Cisco PIX mangled packets and iptables state tracking
Kiel and I had a fun time tracking down a client’s networking problem the other day. Their scp transfers from their application servers behind a Cisco PIX firewall failed after a few seconds, consistently, with a connection reset.
The problem was easily reproducible with packet sizes of 993 bytes or more, not just with TCP but also ICMP (bloated ping packets, generated with ping -s 993 $host). That raised the question of how this problem could go undetected for their heavy web traffic. We determined that their HTTP load balancer avoided the problem as it rewrote the packets for HTTP traffic on each side.
Kiel narrowed the connect resets down to iptables’ state-tracking considering packets INVALID, not ESTABLISHED or RELATED as they should be.
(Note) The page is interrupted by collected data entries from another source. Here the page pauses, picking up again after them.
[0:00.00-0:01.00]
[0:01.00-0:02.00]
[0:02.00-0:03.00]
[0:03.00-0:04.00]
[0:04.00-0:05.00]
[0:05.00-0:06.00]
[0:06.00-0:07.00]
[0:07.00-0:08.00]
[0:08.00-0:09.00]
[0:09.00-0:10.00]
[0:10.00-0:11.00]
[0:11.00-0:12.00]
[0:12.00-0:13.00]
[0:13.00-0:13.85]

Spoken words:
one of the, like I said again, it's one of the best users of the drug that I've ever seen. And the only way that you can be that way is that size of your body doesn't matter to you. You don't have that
Then he found via tcpdump that the problem was easily visible in scp connections when TCP window scaling adjustments were made by either side of the connection. We tried disabling window scaling but that didn’t help.
We tried having iptables allow packets in state INVALID when they were also ESTABLISHED or RELATED, and that reduced the frequency of terminated connections, but still didn’t eliminate them entirely. (And it was a kludge we weren’t eager to keep in place anyway.)
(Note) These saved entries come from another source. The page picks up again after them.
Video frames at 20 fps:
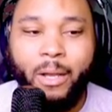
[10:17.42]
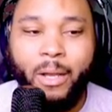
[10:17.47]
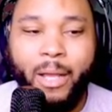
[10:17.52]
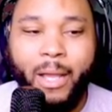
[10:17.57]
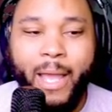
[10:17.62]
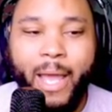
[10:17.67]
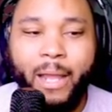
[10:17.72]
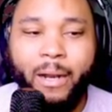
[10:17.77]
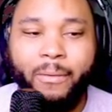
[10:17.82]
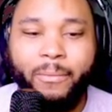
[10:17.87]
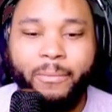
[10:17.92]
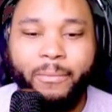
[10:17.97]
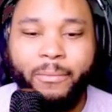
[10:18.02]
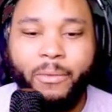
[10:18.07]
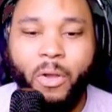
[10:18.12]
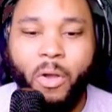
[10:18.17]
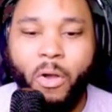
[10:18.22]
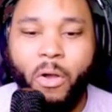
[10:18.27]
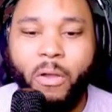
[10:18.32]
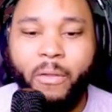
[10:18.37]
Out of
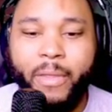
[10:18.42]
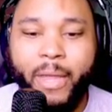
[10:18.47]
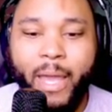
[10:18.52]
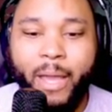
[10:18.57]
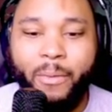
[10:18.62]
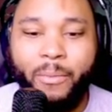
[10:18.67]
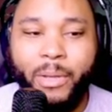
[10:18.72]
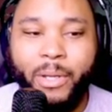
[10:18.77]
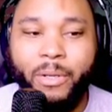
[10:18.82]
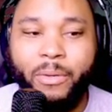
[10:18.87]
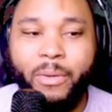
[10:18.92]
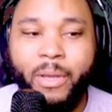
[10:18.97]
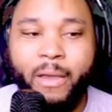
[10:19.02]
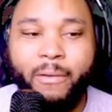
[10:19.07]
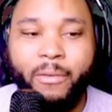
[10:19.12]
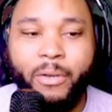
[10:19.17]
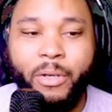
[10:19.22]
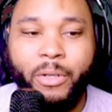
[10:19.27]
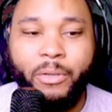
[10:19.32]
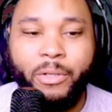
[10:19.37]
all that, we do have
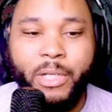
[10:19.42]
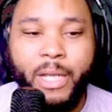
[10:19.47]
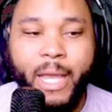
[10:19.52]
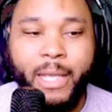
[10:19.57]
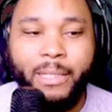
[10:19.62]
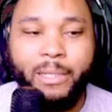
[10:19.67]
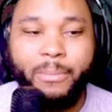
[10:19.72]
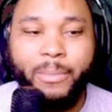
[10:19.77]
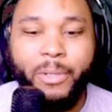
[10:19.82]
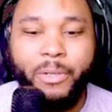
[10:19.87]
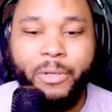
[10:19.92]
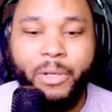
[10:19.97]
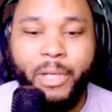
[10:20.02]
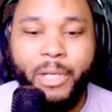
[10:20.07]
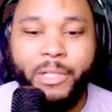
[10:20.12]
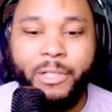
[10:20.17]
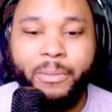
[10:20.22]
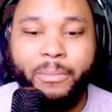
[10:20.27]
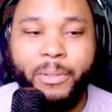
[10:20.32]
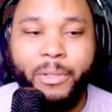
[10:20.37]
a new chassis builder,
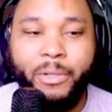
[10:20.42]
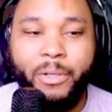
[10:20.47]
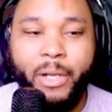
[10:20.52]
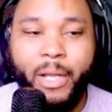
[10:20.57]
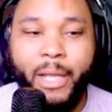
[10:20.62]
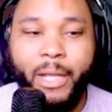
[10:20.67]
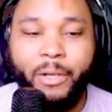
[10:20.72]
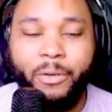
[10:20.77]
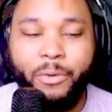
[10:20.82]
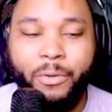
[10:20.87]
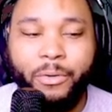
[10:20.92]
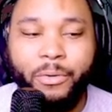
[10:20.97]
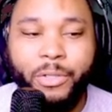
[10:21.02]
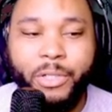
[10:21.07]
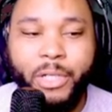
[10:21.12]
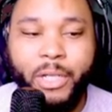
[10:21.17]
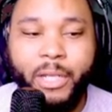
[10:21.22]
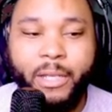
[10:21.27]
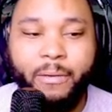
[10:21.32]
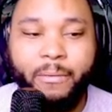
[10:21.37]
engine builder, and crew
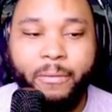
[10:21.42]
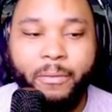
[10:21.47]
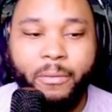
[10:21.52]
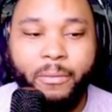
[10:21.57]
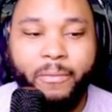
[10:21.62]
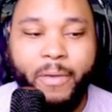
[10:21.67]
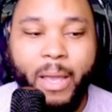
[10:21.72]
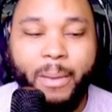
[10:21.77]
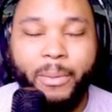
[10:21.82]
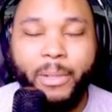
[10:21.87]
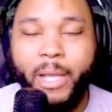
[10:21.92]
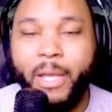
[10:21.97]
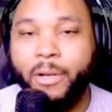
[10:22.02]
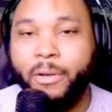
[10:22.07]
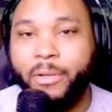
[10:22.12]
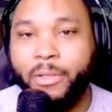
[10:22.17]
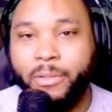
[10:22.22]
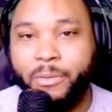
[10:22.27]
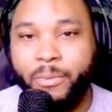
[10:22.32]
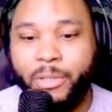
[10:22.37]
chief. Fabricator
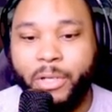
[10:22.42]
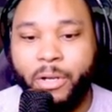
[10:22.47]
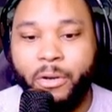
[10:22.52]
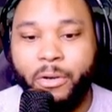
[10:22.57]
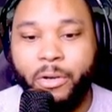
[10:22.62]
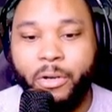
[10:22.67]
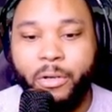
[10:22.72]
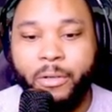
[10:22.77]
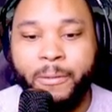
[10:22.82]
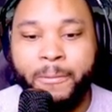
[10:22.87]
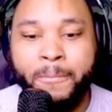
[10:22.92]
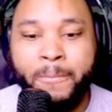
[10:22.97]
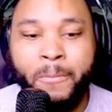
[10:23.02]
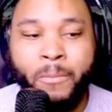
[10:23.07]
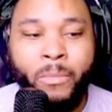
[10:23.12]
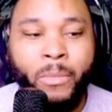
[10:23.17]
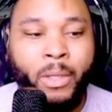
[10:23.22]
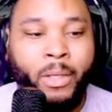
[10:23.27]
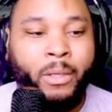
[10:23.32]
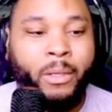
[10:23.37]
is a returner.
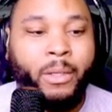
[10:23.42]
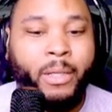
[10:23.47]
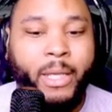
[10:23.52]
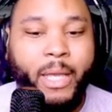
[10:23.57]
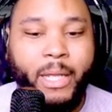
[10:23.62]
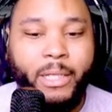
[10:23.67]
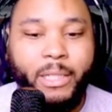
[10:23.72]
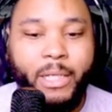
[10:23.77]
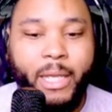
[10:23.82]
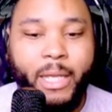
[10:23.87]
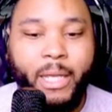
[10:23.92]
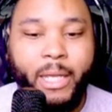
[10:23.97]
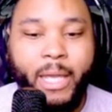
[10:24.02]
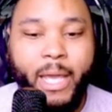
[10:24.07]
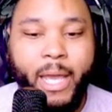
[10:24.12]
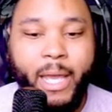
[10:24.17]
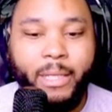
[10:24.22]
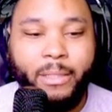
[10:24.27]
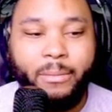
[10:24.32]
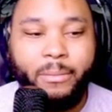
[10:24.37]
Catch can
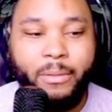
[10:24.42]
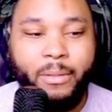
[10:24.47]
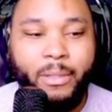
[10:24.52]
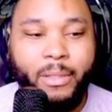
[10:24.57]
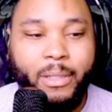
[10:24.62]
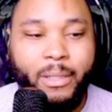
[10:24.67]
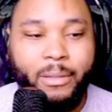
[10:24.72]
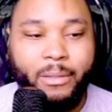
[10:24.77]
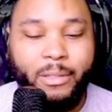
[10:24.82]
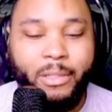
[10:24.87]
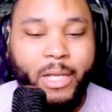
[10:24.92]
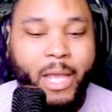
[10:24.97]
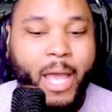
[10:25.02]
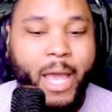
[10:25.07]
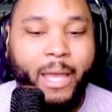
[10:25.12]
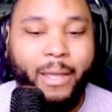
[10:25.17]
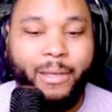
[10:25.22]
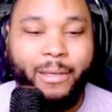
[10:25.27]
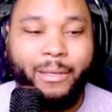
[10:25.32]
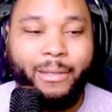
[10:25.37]
gas,
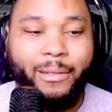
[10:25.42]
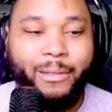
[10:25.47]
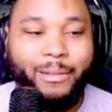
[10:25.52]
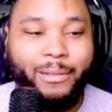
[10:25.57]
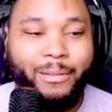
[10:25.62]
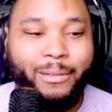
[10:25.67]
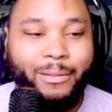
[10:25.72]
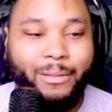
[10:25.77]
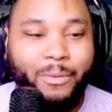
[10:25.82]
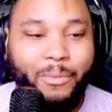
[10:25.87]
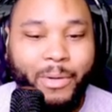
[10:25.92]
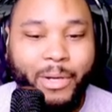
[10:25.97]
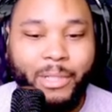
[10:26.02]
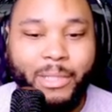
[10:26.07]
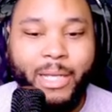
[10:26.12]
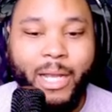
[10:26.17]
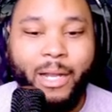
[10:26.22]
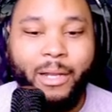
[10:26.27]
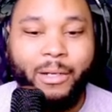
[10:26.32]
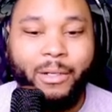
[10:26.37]
jack, rear
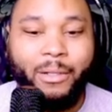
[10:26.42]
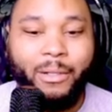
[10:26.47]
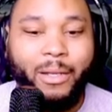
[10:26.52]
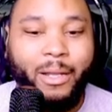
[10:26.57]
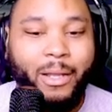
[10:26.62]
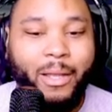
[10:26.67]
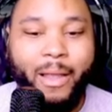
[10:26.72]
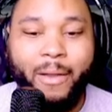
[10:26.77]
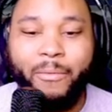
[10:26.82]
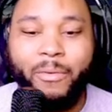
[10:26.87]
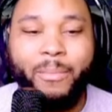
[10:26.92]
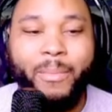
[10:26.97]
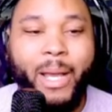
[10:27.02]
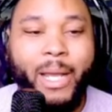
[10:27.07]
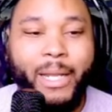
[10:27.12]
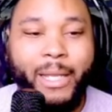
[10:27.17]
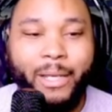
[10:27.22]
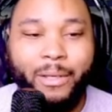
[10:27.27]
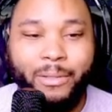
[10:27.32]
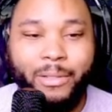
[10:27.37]
tire, uh,
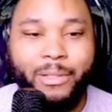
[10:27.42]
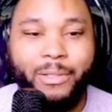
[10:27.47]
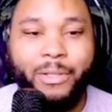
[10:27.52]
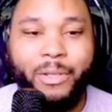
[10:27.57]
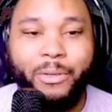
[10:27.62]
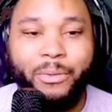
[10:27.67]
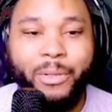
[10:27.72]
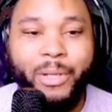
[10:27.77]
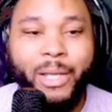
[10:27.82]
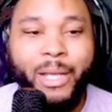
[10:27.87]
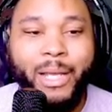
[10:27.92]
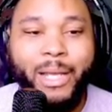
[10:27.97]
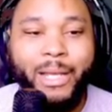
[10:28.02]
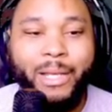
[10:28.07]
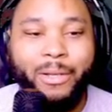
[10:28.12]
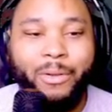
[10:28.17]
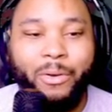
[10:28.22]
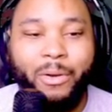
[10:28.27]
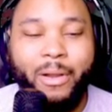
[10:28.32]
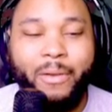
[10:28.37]
everybody else is new.
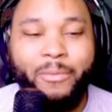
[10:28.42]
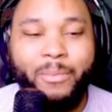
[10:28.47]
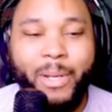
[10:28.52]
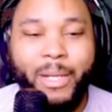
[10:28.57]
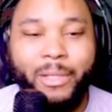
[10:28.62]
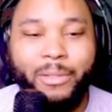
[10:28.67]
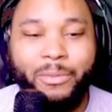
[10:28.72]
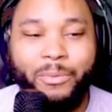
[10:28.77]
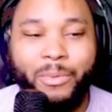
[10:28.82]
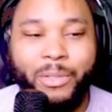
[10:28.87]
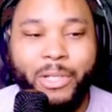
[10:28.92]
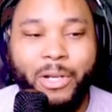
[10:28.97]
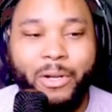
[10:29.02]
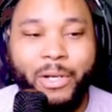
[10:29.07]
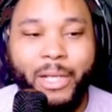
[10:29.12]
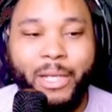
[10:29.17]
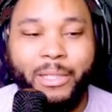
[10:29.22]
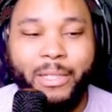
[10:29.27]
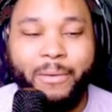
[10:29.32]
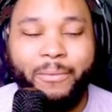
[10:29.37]
Or everybody else is
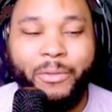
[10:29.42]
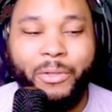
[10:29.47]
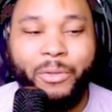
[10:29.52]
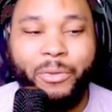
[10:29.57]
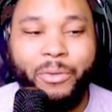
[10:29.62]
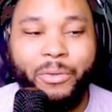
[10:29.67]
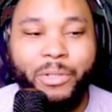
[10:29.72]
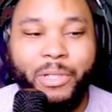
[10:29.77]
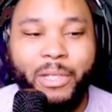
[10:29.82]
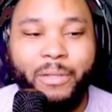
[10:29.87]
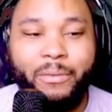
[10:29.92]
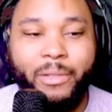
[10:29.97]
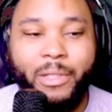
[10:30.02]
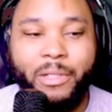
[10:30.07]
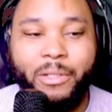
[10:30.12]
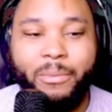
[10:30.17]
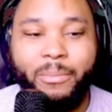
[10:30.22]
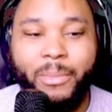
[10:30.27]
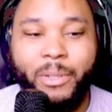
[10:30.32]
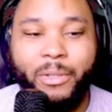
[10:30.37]
returning except for the crew chief,
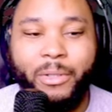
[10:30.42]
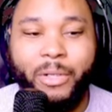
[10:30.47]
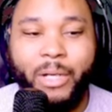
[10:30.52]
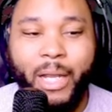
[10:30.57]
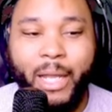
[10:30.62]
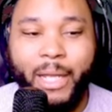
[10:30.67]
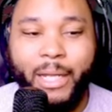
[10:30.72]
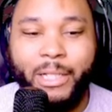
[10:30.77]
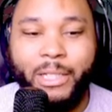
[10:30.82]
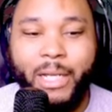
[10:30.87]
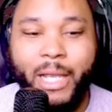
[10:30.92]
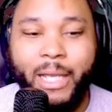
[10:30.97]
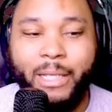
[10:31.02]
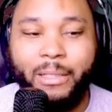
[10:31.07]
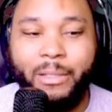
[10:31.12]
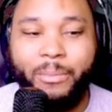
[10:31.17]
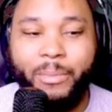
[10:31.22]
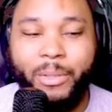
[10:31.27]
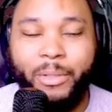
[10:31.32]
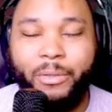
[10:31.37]
engine builder, and
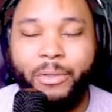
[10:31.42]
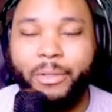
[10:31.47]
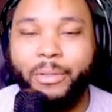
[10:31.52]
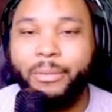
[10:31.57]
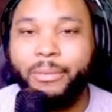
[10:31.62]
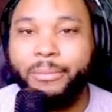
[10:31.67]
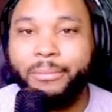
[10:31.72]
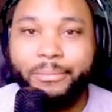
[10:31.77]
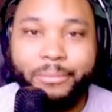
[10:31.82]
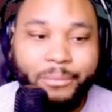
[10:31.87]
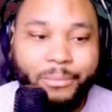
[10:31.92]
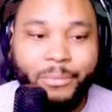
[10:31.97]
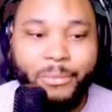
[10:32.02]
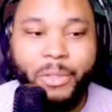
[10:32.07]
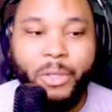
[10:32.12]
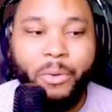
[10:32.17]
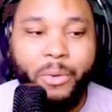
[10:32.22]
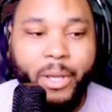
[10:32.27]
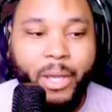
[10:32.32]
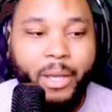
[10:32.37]
chassis builder.
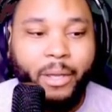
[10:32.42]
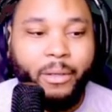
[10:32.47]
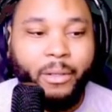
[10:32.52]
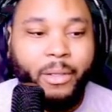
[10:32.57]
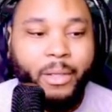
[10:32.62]
Okay.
We wanted to avoid some unpleasant possibilities: (1) turn off stateful firewalling or (2) perform risky updates or configuration changes on the Cisco PIX, which may or may not fix the problem, in the middle of the busy holiday ecommerce season.
Finally, Kiel found this netfilter mailing list post which describes how to enable a Linux kernel workaround for the mangled packets the Cisco generates:
echo 1 > /proc/sys/net/ipv4/netfilter/ip_conntrack_tcp_be_liberal
Of course saving that in /etc/sysctl.conf so it persists after a reboot.
So we have reliable long-running scp connections with TCP window scaling working and iptables doing its job. I love it when a plan comes together.